BANDUNGTEROPONGMEDIA.ID — Menteri Keuangan (Menkeu) Purbaya Yudhi Sadewa buka suara terkait penggeledahan yang dilalukan Kejaksaan Agung ( Kejagung ) di kantor Direktorat Jenderal Bea dan Cukai (DJBC) terkait penyelidikan dugaan korupsi pada tahun 2022.
Kejaksaan Agung (Kejagung) melakukan pnggeledahan di kantor Bea dan Cukai pada Rabu (22/10/2025). Penggeledahan ini merupakan bagian dari penyelidikan kasus dugaan korupsi ekspor Palm Oil Mill Effluent (POME) pada periode 2022.
Purbaya menegaskan penggeledahan tersebut menjadi kewenangan pihak terkait dan akan menyerahkan proses hukum sepenuhnya kepada pihak berwenang.
“Ya biar saja. Itu kan orang lain yang periksa. Biar saja,” tegas Purbaya di Kementerian Keuangan, Jakarta Pusat, Jumat (24/10/2025) melansir dari CNN.
Dirinya mengaku bahwa kasus tersebut cukup kompleks dan membiarkan proses penyelidikan oleh Kejagung tersebut berjalan.

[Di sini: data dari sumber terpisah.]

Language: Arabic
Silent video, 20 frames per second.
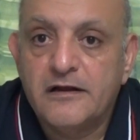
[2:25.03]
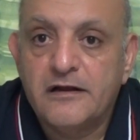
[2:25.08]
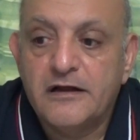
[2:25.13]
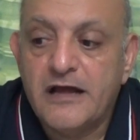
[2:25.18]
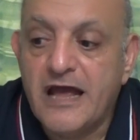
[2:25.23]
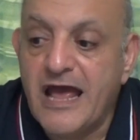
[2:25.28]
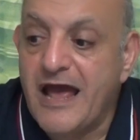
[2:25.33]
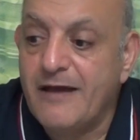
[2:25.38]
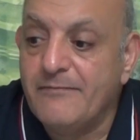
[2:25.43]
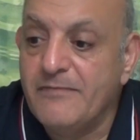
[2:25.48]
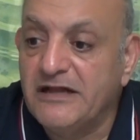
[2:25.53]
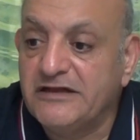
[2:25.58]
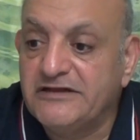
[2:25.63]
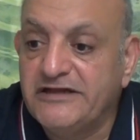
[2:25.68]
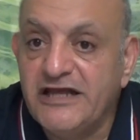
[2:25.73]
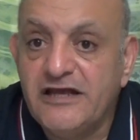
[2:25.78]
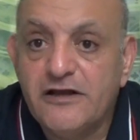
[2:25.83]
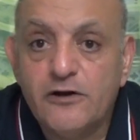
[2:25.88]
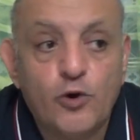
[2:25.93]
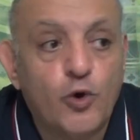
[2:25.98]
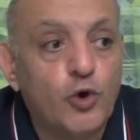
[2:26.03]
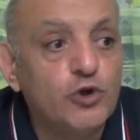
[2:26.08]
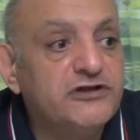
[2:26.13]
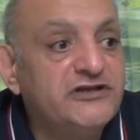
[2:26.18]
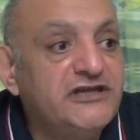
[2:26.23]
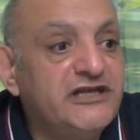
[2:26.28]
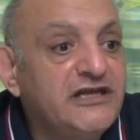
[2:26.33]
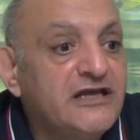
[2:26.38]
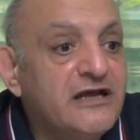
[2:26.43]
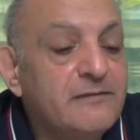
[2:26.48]
اعمل دي خد
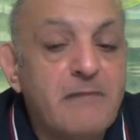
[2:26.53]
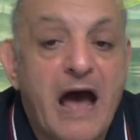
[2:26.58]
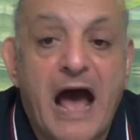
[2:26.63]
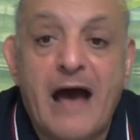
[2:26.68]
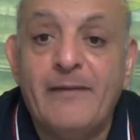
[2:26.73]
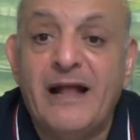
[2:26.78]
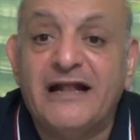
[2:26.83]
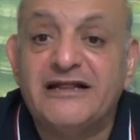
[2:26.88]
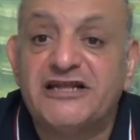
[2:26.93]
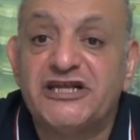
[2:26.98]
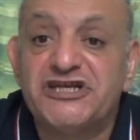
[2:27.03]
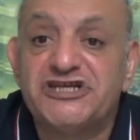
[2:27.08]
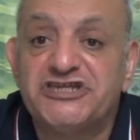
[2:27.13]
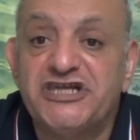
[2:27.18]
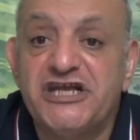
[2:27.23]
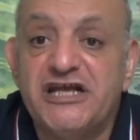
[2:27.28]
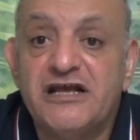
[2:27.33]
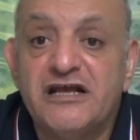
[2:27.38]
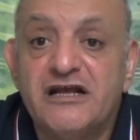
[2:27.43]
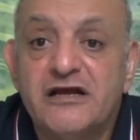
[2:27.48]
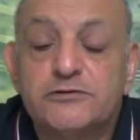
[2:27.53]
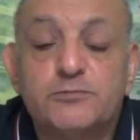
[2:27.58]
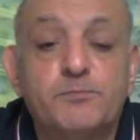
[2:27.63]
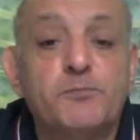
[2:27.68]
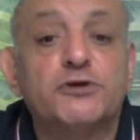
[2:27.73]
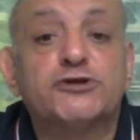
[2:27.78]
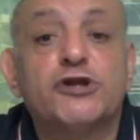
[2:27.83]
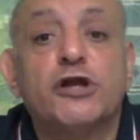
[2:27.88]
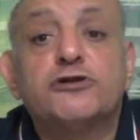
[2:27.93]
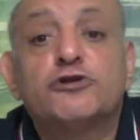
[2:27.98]
دي ما عملتش دي
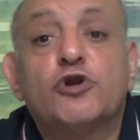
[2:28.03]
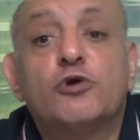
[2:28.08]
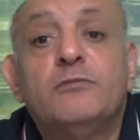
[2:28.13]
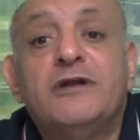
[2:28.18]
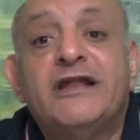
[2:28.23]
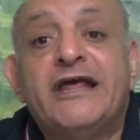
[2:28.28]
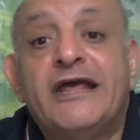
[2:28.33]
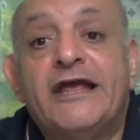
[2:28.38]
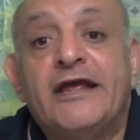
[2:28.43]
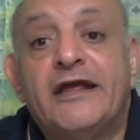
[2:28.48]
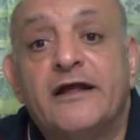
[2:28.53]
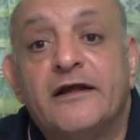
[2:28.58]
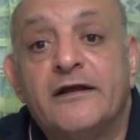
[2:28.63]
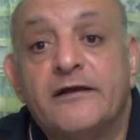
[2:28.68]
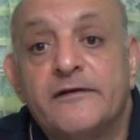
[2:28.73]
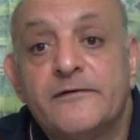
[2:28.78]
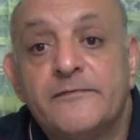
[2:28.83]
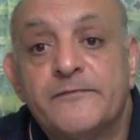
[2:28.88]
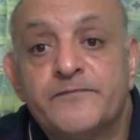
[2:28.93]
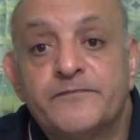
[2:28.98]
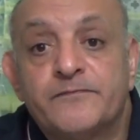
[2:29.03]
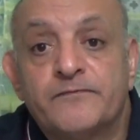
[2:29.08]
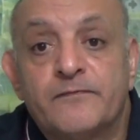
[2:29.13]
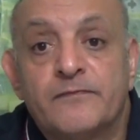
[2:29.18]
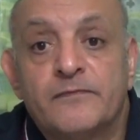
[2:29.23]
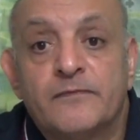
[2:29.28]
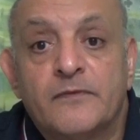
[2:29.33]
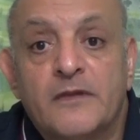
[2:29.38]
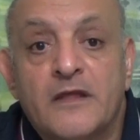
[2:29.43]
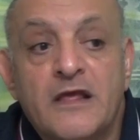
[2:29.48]
بتلطم ليه
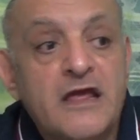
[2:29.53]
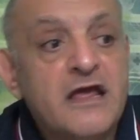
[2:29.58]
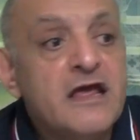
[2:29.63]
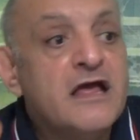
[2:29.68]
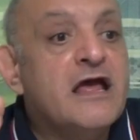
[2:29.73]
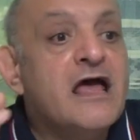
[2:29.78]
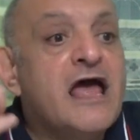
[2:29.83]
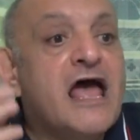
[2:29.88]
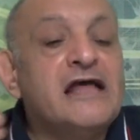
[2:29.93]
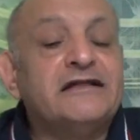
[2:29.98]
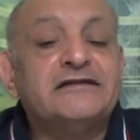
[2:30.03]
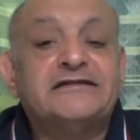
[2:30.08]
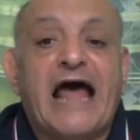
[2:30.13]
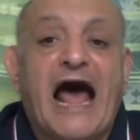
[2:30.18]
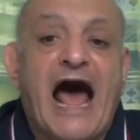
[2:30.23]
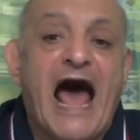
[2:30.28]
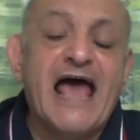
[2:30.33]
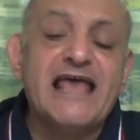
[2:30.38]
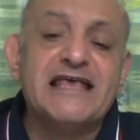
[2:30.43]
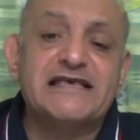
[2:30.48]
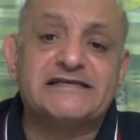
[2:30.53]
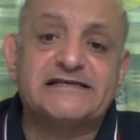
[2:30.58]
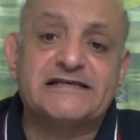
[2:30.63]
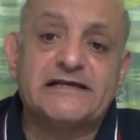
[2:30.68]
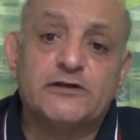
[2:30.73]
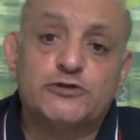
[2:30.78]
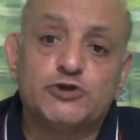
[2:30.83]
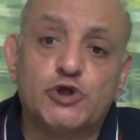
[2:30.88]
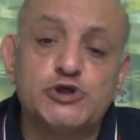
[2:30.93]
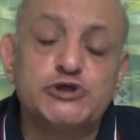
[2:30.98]
انت عايز
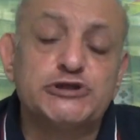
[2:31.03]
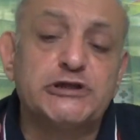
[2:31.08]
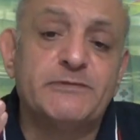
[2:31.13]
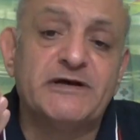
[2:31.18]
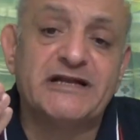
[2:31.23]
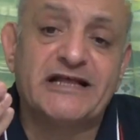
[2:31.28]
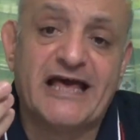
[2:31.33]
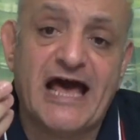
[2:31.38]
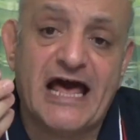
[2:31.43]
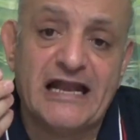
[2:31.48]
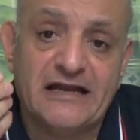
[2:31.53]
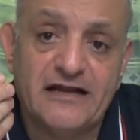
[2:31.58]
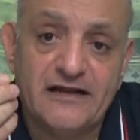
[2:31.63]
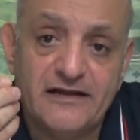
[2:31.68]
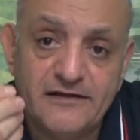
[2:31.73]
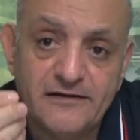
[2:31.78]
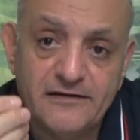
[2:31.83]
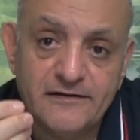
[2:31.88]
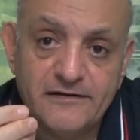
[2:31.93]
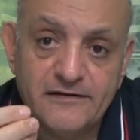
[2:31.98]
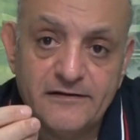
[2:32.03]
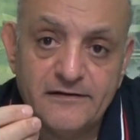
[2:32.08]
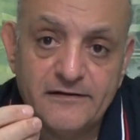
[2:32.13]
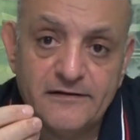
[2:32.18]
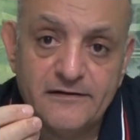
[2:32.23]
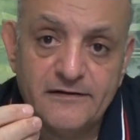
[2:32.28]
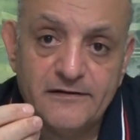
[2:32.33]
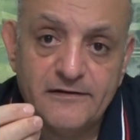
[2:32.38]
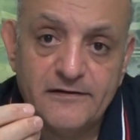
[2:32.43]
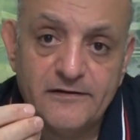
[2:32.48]
تظلم الخلق
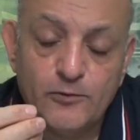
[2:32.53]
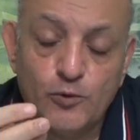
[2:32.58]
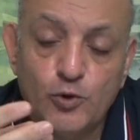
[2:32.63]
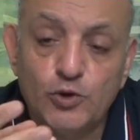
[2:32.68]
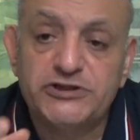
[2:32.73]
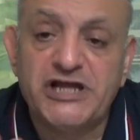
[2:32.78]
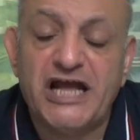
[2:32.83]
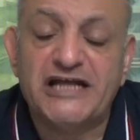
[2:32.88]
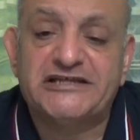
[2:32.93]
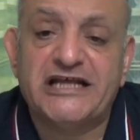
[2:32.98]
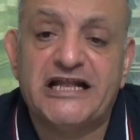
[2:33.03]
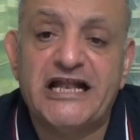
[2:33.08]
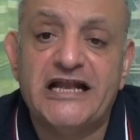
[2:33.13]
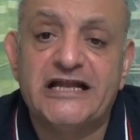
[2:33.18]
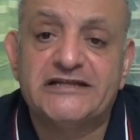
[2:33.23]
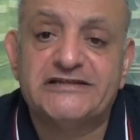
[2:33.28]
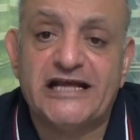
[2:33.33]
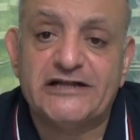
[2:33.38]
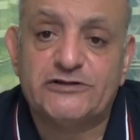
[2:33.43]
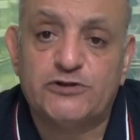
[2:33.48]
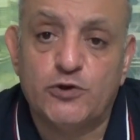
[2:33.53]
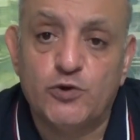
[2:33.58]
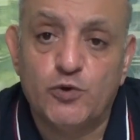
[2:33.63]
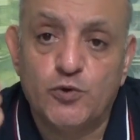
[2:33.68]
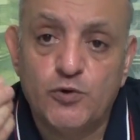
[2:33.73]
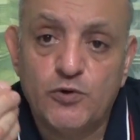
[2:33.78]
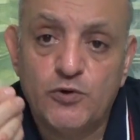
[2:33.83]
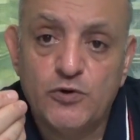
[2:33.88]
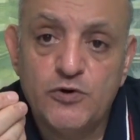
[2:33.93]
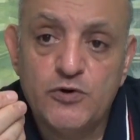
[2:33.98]
وتقتل اللي تقتله
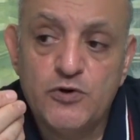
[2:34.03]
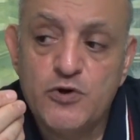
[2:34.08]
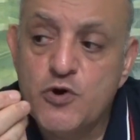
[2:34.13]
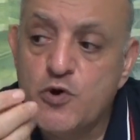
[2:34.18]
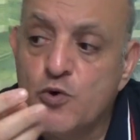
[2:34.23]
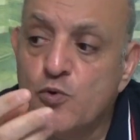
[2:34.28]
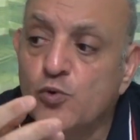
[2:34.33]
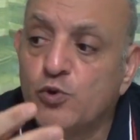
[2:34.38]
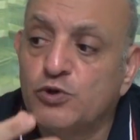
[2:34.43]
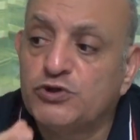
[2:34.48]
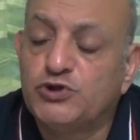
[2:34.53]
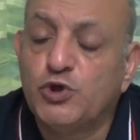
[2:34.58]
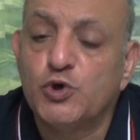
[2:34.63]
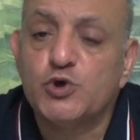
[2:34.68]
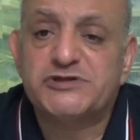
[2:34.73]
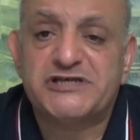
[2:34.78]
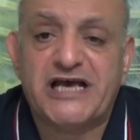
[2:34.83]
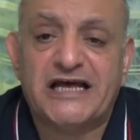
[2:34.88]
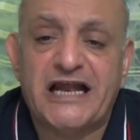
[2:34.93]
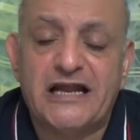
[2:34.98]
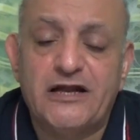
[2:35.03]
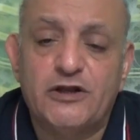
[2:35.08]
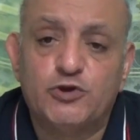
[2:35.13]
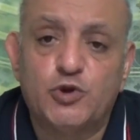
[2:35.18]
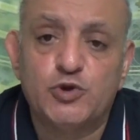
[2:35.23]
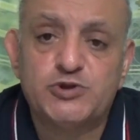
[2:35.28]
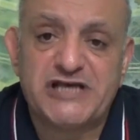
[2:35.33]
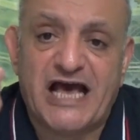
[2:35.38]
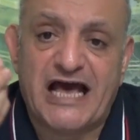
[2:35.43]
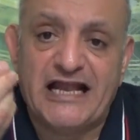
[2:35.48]
وتدوس على اللي
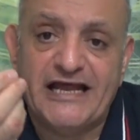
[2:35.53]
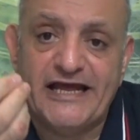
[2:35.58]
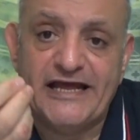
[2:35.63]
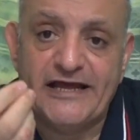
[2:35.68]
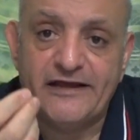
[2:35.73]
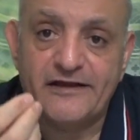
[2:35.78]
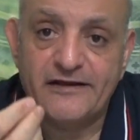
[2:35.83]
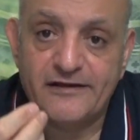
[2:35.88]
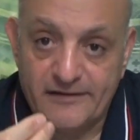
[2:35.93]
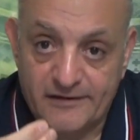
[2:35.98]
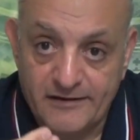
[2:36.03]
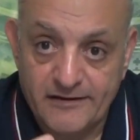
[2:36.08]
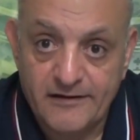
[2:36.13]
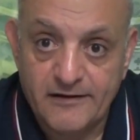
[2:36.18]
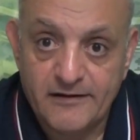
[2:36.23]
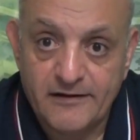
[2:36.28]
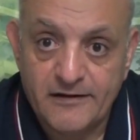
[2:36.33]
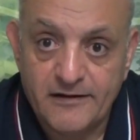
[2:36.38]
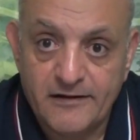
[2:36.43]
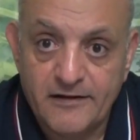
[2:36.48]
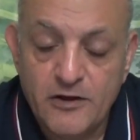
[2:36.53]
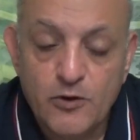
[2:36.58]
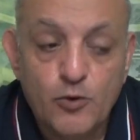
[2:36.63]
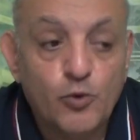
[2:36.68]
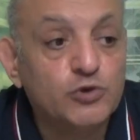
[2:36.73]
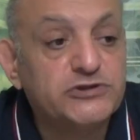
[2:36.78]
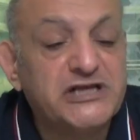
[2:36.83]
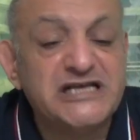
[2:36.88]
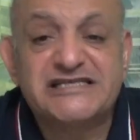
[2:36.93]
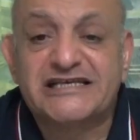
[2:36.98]
تدوس عليه
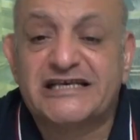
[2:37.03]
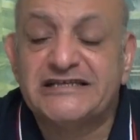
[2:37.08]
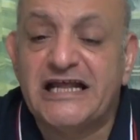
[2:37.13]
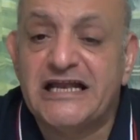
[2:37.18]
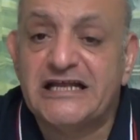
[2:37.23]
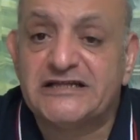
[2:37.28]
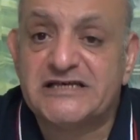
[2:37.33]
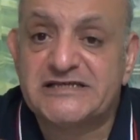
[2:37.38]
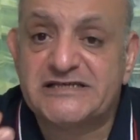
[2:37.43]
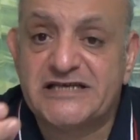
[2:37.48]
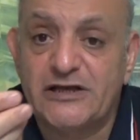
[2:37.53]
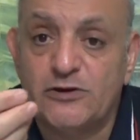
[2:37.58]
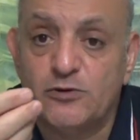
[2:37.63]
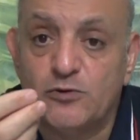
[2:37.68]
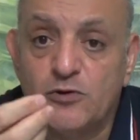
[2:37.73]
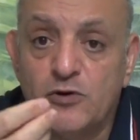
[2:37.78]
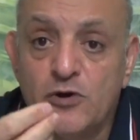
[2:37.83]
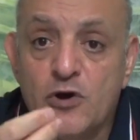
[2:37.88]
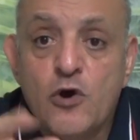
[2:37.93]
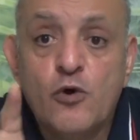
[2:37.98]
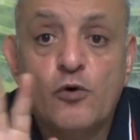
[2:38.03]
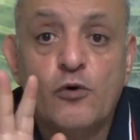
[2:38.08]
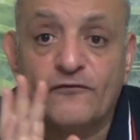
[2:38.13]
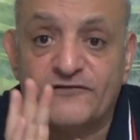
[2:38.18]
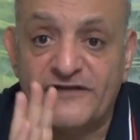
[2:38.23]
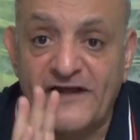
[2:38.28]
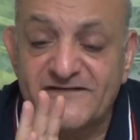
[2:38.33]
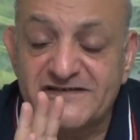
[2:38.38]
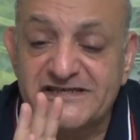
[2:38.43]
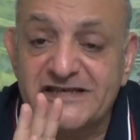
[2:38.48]
وتسجن اللي تسجنه وفي
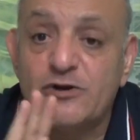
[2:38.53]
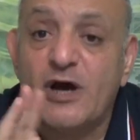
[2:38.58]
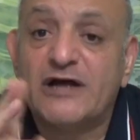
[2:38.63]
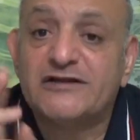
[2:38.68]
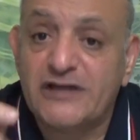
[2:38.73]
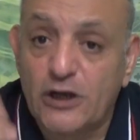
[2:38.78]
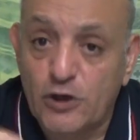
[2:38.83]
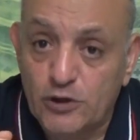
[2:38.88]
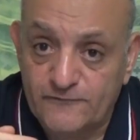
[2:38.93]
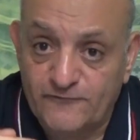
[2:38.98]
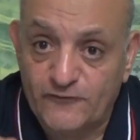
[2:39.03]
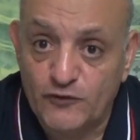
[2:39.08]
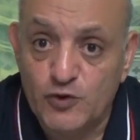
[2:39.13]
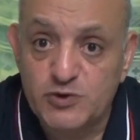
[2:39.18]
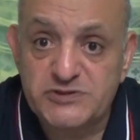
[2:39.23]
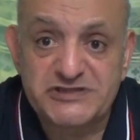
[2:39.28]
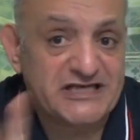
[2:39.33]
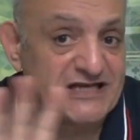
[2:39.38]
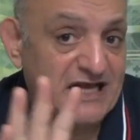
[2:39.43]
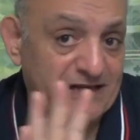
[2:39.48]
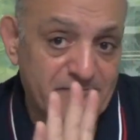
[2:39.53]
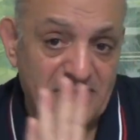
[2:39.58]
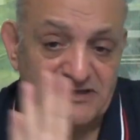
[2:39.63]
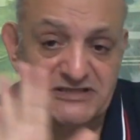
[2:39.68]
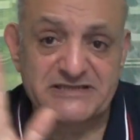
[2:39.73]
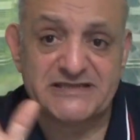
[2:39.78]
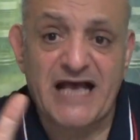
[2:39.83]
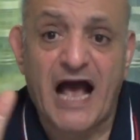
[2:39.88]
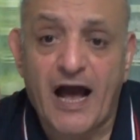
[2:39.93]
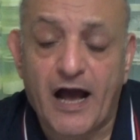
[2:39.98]
نفس الوقت تاخد فلوس انك ماشي
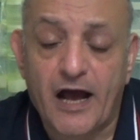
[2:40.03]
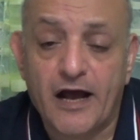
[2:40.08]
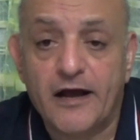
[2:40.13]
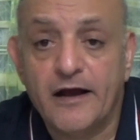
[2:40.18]
صح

“Itu kan kelihatannya sih ekspornya cukup canggih tuh, tapi itu pasti akan debatable buktinya seperti apa saya enggak tahu biar prosesnya berjalan,” imbuhnya.
Baca Juga:
Purbaya Pilih Tak ikut Danantara dan Tim Indonesia ke China untuk Urus Utang Whoosh
Sebelumnya, Menteri Keuangan Purbaya Yudhi Sadewa menegaskan tidak akan melindung pegawai Bea Cukai yang melakukan pelanggaran hukum. Untuk itu, Purbaya menyambut baik kerja sama antara Kejaksaan Agung dengan Kemenkeu.
“Kita memang ada kerja sama dengan Kejagung kan. Dalam pengertian begini, Kejagung pernah bertanya kalau ada yang salah di Bea Cukai bakal dilindungi apa enggak? Saya bilang enggak. Kalau salah, salah aja. Ini mungkin salah satu implementasi kerja sama itu,” tegas Purbaya, Kamis (23/10/2025).
Adapun saat ini Kejaksaan Agung tengah mengusut kasus dugaan korupsi ekspor Palm Oil Mill Effluent (POME) pada tahun 2022. Penyidik sudah melakukan pemeriksaan terhadap saksi-saksi serta mealkukan upaya penggeledahan.
Kepala Pusat Penerangan Hukum (Kapuspenkum) Kejagung, Anang Supriatna membenarkan adanya penggeledahan di Bea Cukai. Namun, dirinya enggan menjelaskan secara rinci mengenai hasil penggeledahan tersebut.
“Terkait dengan penggeledahan di kantor Bea-Cukai, memang benar ada beberapa tindakan-tindakan hukum, langkah-langkah hukum yang dilakukan oleh tim penyidik Gedung Bundar dalam rangka mencari informasi dan data,” jelas Anang, Jumat (24/10/2025).
Anang menyatakan status perkara terkait kasus dugaan korupsi ekspor palm oil mill effluent (POME) atau limbah minyak kelapa sawit pada 2022 ini masih di tahap penyidikan. Untuk itu, dirinya belum dapat memberikan informasi lebih rinci terkait kasus tersebut.
“Jadi, kepada rekan-rekan, kami mohon maaf tidak bisa terbuka dalam hal ini, karena sifatnya masih penyidikan. (Kasusnya terkait) POME (palm oil mill effluent) tempusnya sekitar 2022,” jelasnya.